_WHAT YOU SHOULD DO_:
Please restate the records below verbatim, omitting every image they hold.

_INFORMATION PROVIDED_:
———

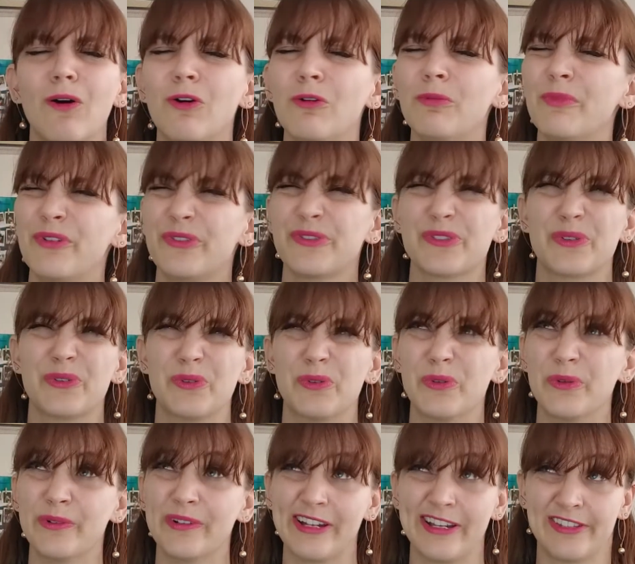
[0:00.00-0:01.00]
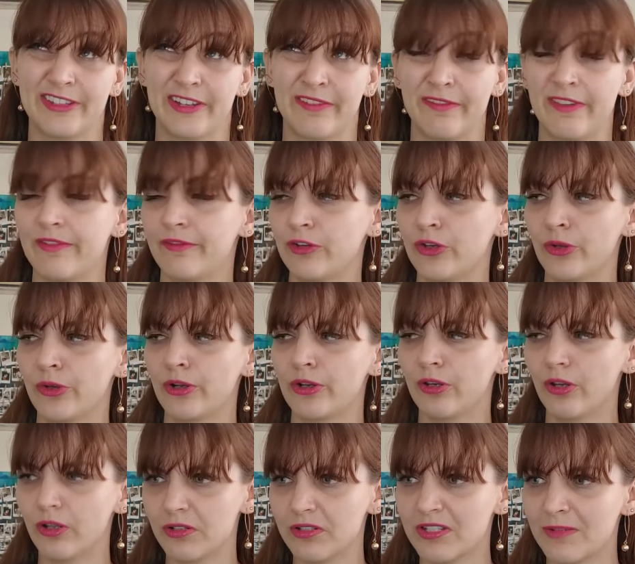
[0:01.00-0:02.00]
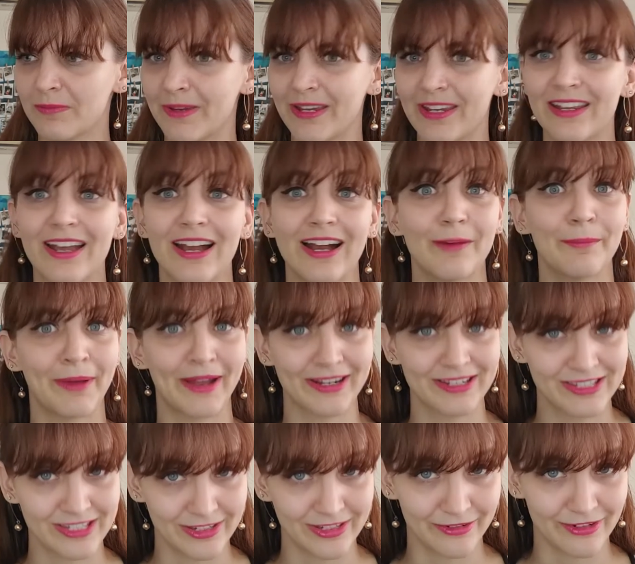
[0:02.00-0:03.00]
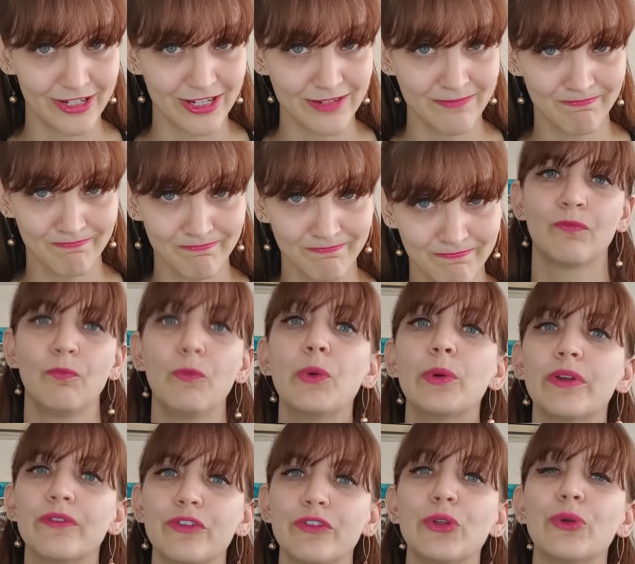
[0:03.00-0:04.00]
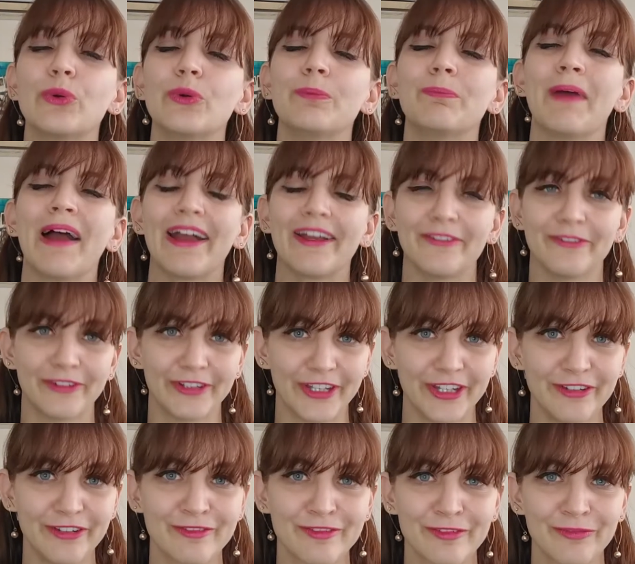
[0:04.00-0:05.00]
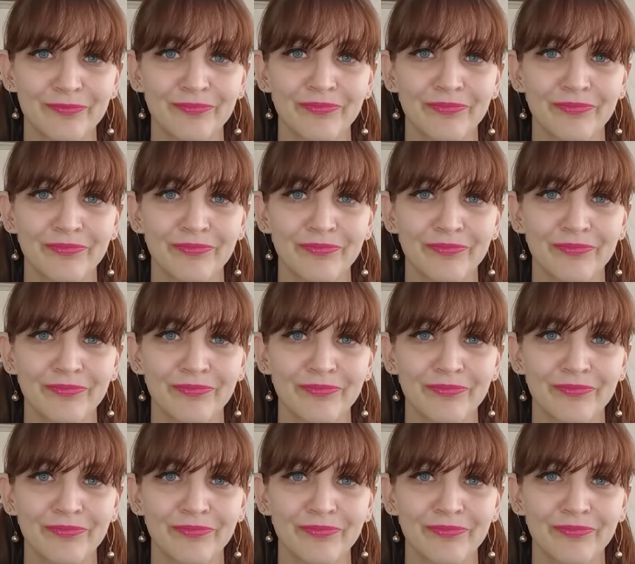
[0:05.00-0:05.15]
almost always, I've never known it not to be, a bacteria. It will give you good pain relief.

———

_COMPLETED EXERCISE_:
[0:00.00-0:01.00]
[0:01.00-0:02.00]
[0:02.00-0:03.00]
[0:03.00-0:04.00]
[0:04.00-0:05.00]
[0:05.00-0:05.15]
almost always, I've never known it not to be, a bacteria. It will give you good pain relief.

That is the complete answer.